- **YOUR INSTRUCTIONS**: Word for word, reproduce each of the entries.

(Beginning of RECORDS FOR PROCESSING)

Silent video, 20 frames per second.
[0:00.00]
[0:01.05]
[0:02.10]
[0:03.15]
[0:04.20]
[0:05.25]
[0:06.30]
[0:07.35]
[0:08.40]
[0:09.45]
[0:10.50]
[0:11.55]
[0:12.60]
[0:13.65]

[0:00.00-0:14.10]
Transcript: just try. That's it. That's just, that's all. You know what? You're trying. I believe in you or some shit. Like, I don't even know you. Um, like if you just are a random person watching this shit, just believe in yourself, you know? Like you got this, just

(End of RECORDS FOR PROCESSING)

- **EXERCISE RESPONSE**:
Silent video, 20 frames per second.
[0:00.00]
[0:01.05]
[0:02.10]
[0:03.15]
[0:04.20]
[0:05.25]
[0:06.30]
[0:07.35]
[0:08.40]
[0:09.45]
[0:10.50]
[0:11.55]
[0:12.60]
[0:13.65]

[0:00.00-0:14.10]
Transcript: just try. That's it. That's just, that's all. You know what? You're trying. I believe in you or some shit. Like, I don't even know you. Um, like if you just are a random person watching this shit, just believe in yourself, you know? Like you got this, just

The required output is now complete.